Une deuxième action a consisté à disposer des peluches, toujours sur le miroir d’eau, le samedi 30 mars. Le 20 avril place Gambetta à Bordeaux, « on a piqué un millier de cœurs aux couleurs de la Palestine ». Les deux citoyennes bordelaises affirment ne dépendre d’aucun parti politique, ni même d’une association.
« On finance avec nos moyens, poursuit Lynda. On ne tient pas une comptabilité mais chaque action peut revenir à une centaine d’euros. On a acheté les chaussures sur le Bon coin, chez Emmaüs, et certaines sur Geeve, ou récupérées des amis et de la famille. On paye les copies, les scotchs, les ballons… »
Un cessez-le-feu pour libérer les otages israéliens
Loin des manifestations et des cortèges que les associations pro-palestiniennes mettent en place chaque week-end, ces nouvelles formes de sensibilisation, que ce soit une action visuelle ou une rencontre thématique, prennent de l’ampleur et misent surtout sur le débat.
« Depuis la Palestine, tous les mouvements sont vus. Même si vous avez quatre personnes qui lèvent un drapeau palestinien, ils sont au courant et ils sont touchés, a justifié le chirurgien Christophe Oberlin, de retour de Gaza, lors d’une conférence le 22 avril à l’Athénée municipal à Bordeaux. Le soutien est extrêmement important, et les réseaux sociaux le rendent possible. Ils savent maintenant que le monde entier les regarde.
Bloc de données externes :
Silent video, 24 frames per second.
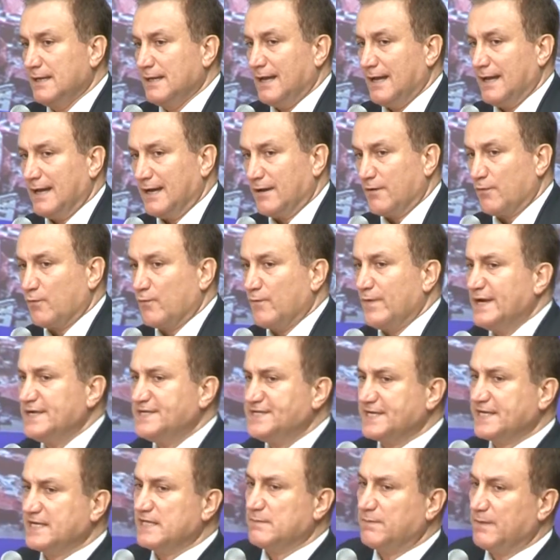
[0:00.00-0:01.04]
are
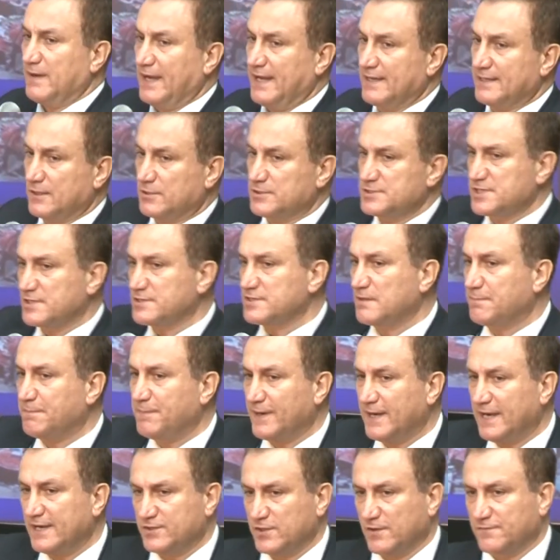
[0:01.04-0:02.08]
vertical and horizontal
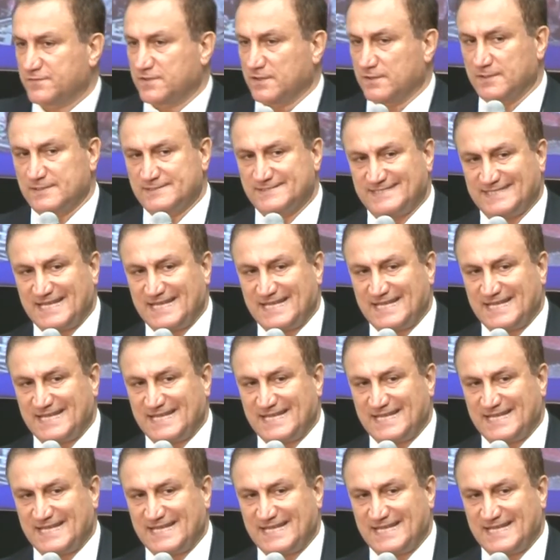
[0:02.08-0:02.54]
part of the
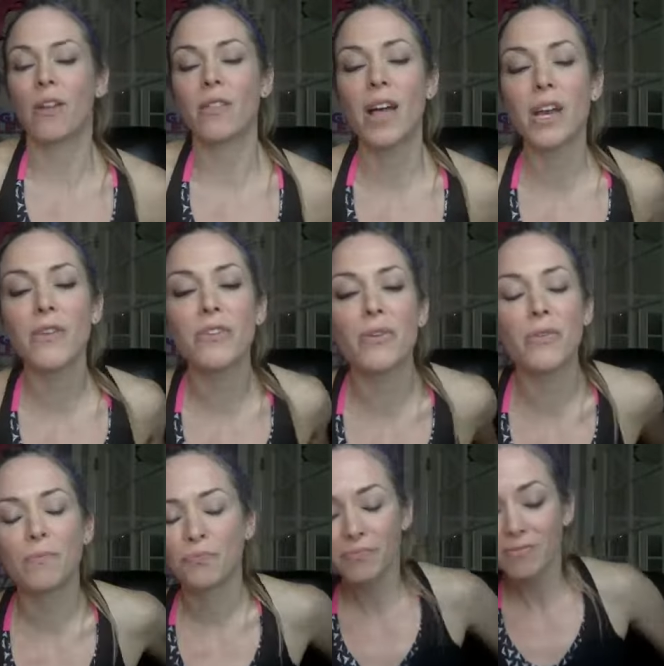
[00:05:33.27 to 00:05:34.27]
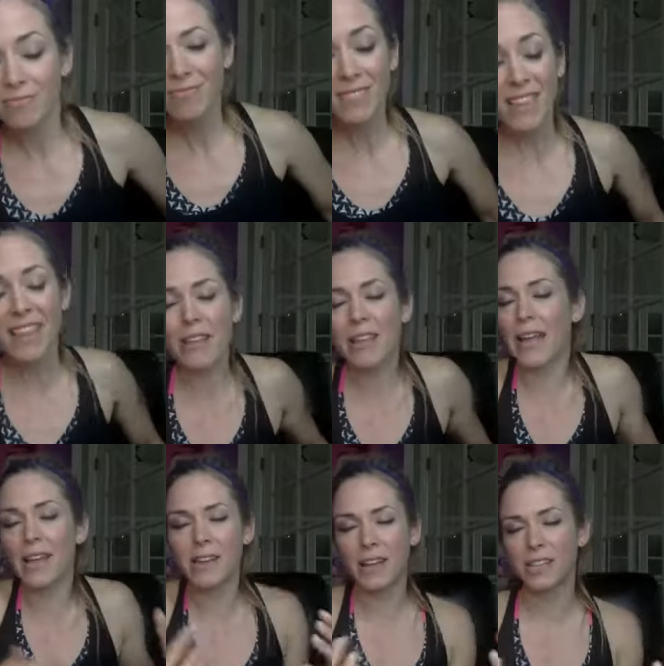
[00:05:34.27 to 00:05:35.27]
A lot of you and,
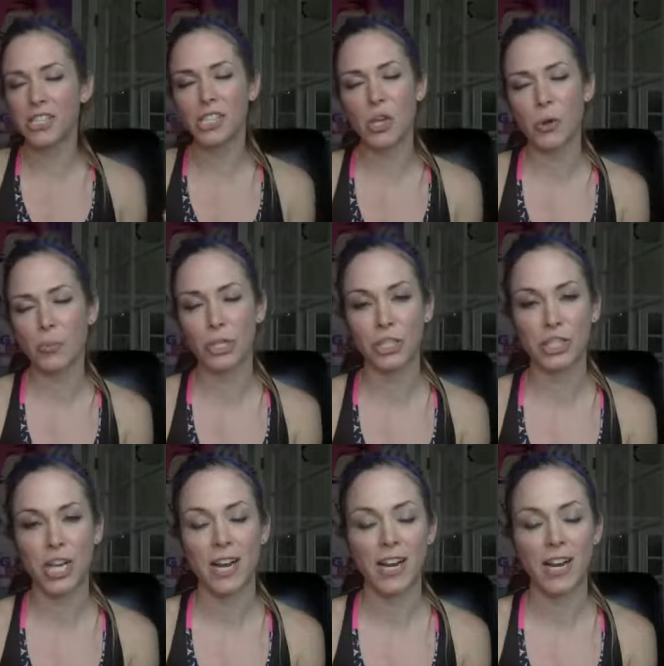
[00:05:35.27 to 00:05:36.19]
and I just so appreciate it.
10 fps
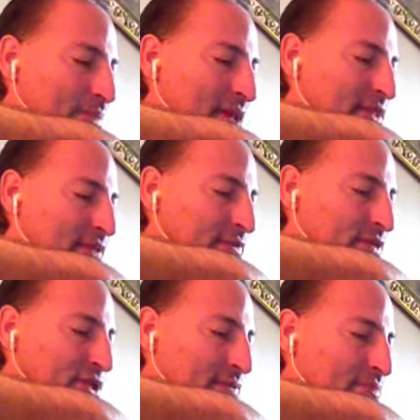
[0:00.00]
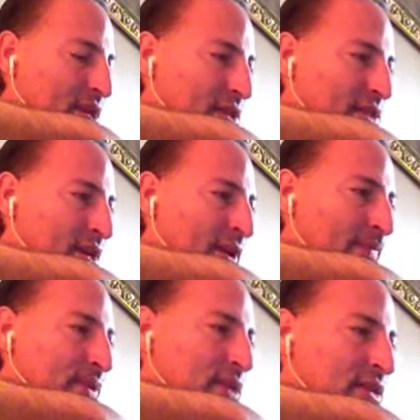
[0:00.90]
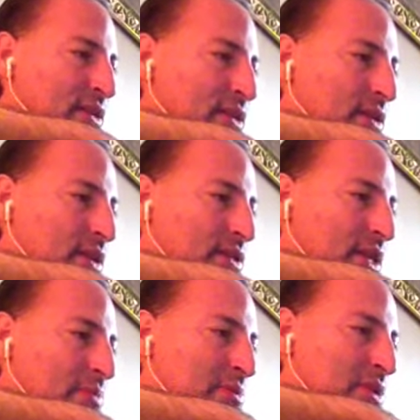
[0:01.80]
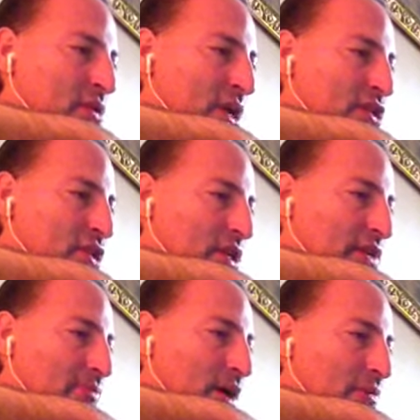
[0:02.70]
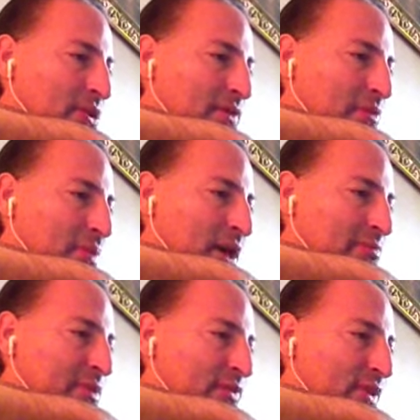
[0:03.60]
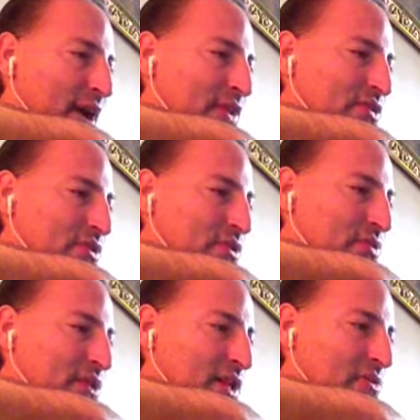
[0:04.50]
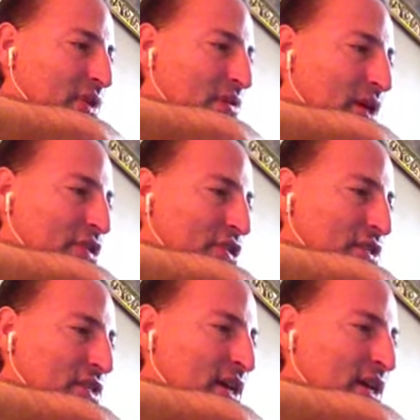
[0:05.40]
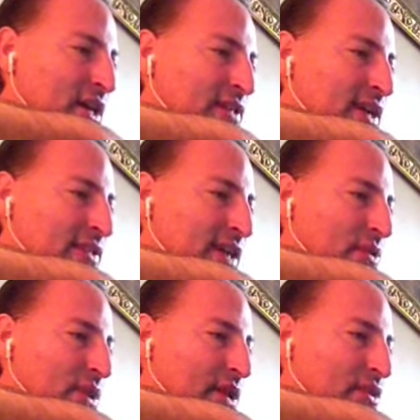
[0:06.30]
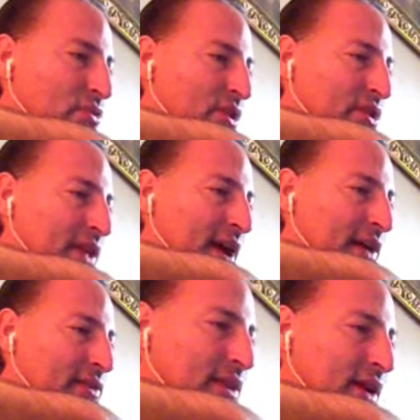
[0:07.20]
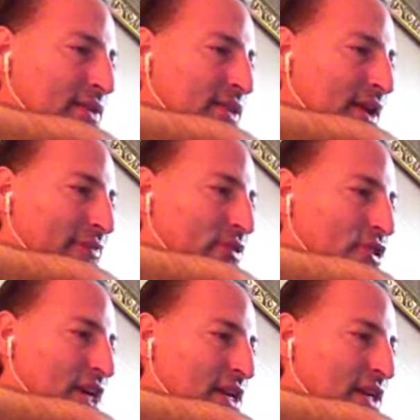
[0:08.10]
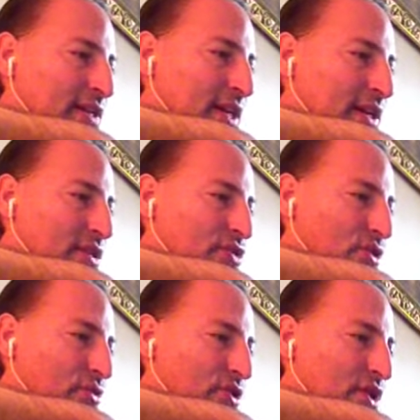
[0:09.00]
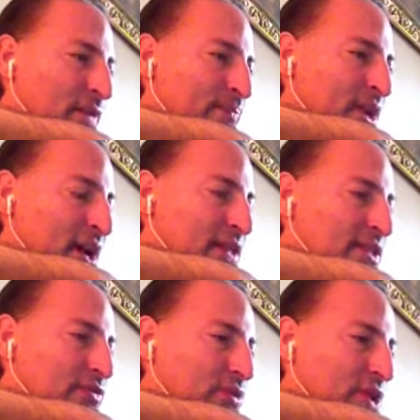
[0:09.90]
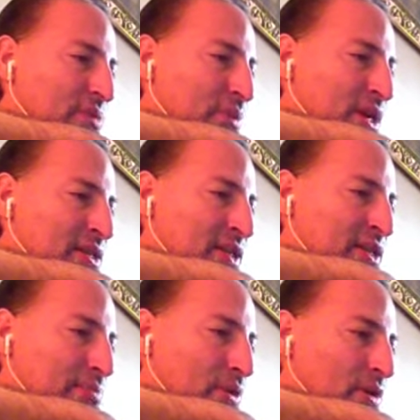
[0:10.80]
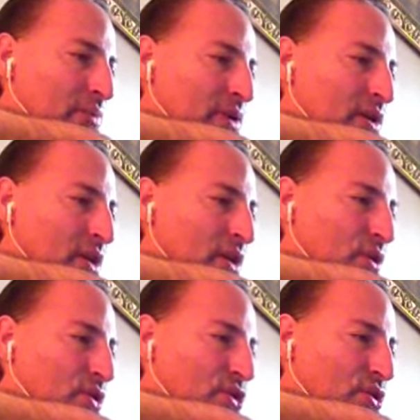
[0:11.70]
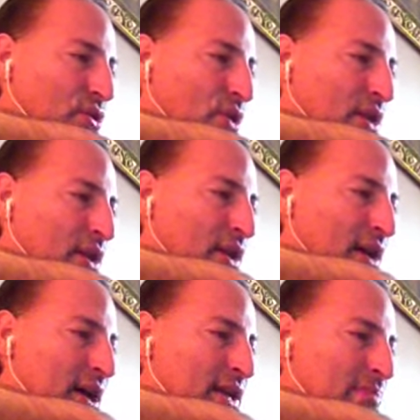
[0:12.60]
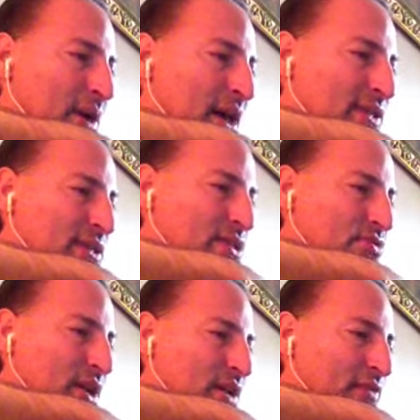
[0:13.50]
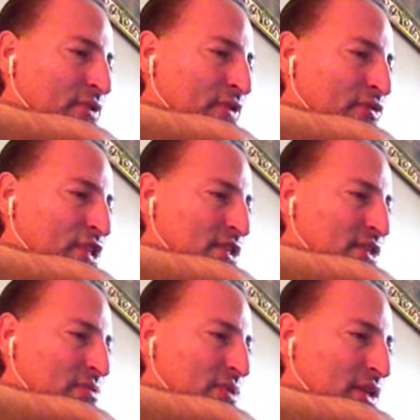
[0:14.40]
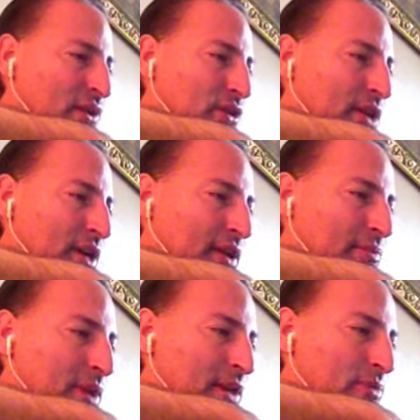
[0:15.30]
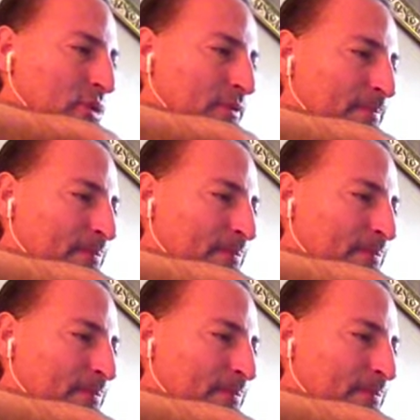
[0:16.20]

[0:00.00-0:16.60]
pensive for some minutes, and he seems to be questioning the marbles of the pavement for answers to his inward questions, sets out again towards the exit after shaking his head and shoulders, as if to express disappointment or scorn, and he passes straight in front of Jesus without looking at him anymore.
La bataille se déroule ici. »
Et même si les actions de Lynda et Mirna ne font pas le buzz sur les réseaux sociaux, même si « on ne porte pas de keffieh (écharpe palestinienne) », les deux citoyennes veulent « informer » :
« On a un panneau sur les victimes, surtout les enfants. On fait ça et on se met en retrait. Les gens sont très touchés. Il y a des larmes et ça éveille beaucoup d’émotions. On rencontre des personnes intéressantes. Les gens viennent, disent merci, et nous embrassent. »
Des mobilisations qui ne font pas de mécontents ? « Une fois » reconnaît Lynda, « une personne nous a reproché de ne pas parler des otages israéliens ».
« Libérer les otages, oui, mais en réalité, il n’y a que par un cessez-le-feu qu’on va y arriver », estime Gwen, qui se dit « étonné » du bon accueil de ces initiatives à Sciences-Po Bordeaux. « Demander la libération des otages en faisant la guerre, ça n’aboutira pas. Je rappelle qu’Israël en a tué trois lors d’une opération militaire à Gaza. »
A noter que la semaine dernière, le collectif Collages féministes Bordeaux a signé une action dans le cadre de la campagne #StopArmingIsrael (Arrêter d’armer Israël).